Why should any new energy technology rely on burning fuel? The answer lies in practical considerations—many households still rely on combustion to heat their homes. Even green national grids rely on peaker plants when renewables are being "intermittent". From a thermodynamic perspective, this approach is inefficient: it wastes high-grade heat to produce low-grade heat. A smarter alternative is to use that high-grade heat to generate electricity, a high-grade energy source, and repurpose the waste heat—low-grade energy—for heating. This is best done on a household level, so you can use the heat where it is being generated. This approach essentially produces electricity with minimal additional environmental impact.
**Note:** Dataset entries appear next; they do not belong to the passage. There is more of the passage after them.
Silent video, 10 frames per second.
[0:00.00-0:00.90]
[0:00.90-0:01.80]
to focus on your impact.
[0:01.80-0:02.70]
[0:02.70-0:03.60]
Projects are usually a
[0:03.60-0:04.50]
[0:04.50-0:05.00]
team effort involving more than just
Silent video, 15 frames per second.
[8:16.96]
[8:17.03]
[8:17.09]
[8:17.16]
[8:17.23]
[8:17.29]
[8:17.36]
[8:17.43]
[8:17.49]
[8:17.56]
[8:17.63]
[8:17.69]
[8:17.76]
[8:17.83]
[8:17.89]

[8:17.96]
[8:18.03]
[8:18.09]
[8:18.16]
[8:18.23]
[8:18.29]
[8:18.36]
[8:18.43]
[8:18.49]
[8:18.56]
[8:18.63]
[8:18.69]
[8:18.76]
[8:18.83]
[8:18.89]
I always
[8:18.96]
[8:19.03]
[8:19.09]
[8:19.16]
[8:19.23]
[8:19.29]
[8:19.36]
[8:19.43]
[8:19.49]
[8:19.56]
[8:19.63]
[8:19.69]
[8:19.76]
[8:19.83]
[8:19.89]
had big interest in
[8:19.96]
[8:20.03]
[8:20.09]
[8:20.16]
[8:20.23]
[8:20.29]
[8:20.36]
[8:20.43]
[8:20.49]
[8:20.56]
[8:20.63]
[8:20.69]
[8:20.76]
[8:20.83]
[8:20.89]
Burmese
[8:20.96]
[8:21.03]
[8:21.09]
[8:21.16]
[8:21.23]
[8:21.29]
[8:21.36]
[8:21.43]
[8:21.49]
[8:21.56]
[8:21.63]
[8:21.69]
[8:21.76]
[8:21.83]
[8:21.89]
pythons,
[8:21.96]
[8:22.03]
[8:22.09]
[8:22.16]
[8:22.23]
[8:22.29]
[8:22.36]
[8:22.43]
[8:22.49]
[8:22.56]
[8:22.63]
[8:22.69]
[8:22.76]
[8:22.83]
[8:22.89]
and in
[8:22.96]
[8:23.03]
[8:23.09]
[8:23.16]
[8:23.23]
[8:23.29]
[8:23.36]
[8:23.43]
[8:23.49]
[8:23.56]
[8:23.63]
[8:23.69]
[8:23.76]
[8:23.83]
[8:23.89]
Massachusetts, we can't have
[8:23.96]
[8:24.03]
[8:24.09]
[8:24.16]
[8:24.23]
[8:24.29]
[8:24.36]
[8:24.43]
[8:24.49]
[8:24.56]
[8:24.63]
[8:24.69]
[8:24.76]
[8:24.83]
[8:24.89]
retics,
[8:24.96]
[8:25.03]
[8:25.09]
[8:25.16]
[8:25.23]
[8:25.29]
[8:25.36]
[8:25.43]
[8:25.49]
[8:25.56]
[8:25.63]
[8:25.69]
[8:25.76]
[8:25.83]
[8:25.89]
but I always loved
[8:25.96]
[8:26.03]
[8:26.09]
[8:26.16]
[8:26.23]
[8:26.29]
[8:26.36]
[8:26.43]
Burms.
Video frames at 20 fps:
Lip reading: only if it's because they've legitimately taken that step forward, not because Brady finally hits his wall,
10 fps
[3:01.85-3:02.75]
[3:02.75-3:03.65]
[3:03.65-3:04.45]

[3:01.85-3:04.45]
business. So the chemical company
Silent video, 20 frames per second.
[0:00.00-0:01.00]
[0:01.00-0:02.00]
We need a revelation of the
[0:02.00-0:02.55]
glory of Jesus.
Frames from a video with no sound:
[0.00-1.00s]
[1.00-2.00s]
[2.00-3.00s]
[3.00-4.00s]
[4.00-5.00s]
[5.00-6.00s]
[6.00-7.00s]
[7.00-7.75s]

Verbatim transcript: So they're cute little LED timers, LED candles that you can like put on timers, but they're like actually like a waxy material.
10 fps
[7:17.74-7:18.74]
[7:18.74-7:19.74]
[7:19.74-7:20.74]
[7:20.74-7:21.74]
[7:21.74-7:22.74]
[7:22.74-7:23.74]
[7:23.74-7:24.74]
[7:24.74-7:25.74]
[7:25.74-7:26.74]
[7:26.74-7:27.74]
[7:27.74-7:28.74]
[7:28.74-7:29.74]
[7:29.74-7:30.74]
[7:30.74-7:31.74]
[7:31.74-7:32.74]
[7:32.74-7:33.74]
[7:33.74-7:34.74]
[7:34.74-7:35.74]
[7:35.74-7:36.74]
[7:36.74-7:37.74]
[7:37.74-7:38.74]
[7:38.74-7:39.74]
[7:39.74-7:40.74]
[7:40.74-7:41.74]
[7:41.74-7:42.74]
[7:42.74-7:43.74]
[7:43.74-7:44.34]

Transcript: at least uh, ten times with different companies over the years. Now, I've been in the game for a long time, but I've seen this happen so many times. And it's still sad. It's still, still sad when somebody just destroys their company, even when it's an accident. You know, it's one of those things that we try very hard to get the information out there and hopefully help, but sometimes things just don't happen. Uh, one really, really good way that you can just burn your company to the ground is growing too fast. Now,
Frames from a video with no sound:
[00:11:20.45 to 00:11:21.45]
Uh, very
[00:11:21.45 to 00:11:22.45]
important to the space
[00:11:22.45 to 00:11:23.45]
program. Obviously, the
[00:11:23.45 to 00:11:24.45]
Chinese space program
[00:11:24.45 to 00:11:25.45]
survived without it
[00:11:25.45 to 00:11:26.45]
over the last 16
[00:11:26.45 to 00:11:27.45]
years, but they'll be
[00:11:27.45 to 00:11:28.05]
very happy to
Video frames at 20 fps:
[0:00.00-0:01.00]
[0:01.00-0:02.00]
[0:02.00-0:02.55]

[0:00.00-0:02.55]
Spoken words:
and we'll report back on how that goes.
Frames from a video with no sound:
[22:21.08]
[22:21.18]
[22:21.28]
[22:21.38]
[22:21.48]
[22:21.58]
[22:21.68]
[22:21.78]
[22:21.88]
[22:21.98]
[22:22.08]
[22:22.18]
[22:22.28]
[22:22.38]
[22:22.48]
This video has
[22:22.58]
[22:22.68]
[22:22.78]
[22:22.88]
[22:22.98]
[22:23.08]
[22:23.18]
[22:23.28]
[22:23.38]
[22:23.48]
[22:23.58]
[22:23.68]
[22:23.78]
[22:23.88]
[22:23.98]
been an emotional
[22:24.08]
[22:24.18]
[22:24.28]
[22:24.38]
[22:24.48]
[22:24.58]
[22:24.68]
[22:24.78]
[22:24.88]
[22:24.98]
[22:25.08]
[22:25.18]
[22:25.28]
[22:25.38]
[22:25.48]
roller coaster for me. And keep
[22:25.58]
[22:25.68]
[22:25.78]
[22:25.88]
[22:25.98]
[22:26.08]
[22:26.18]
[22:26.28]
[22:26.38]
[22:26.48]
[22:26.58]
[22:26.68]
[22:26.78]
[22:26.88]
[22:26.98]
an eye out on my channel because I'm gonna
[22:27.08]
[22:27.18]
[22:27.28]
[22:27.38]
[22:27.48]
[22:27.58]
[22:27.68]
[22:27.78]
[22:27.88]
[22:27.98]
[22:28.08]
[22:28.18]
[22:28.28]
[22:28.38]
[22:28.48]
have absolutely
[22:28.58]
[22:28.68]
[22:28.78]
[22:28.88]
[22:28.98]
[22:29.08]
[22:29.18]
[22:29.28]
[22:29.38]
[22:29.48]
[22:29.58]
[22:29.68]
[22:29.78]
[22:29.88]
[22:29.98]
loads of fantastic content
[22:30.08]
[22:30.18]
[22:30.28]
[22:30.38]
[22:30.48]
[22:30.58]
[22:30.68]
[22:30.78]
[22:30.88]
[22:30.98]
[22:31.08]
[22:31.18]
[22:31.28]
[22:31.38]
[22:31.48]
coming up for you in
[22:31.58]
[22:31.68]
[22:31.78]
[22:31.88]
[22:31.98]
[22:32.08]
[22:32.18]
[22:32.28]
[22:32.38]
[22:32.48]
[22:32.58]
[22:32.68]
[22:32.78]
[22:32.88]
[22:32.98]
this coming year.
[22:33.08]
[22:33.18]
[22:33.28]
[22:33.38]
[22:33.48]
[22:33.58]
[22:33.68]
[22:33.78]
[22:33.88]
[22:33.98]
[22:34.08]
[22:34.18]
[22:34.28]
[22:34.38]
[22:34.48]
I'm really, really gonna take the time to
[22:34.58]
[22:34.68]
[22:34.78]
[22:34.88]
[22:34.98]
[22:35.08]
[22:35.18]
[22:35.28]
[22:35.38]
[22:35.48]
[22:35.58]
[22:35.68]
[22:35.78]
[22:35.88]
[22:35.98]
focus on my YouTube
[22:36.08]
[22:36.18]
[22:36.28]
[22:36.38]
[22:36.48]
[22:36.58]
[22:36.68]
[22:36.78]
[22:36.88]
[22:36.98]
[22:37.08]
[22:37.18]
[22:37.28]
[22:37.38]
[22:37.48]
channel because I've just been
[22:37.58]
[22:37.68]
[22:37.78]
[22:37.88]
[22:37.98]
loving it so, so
Moreover, it complements the use of solar panels for summer electricity, ensuring reliable electricity and heating in summer and winter.
What's next.
This project has been kicked off with an extensive modeling/engineering effort resulting in a patent application. Now, two "next steps" are in order:
1) A prototype must be built to validate all run of the mill engineering parameters and mass-production options, and
2) Costing evaluations must be made for mass production of the inverted ceramic dome that is central to the engine's efficiency.
This will be done in collaboration with reputable parties. Alert: If the ceramic parts are too expensive to mass produce, the project is dead. One of the reasons that stirling engines have not dominated the CHP market is their cost. I believe I can drive that cost down with the new design, but this has yet to be proven true.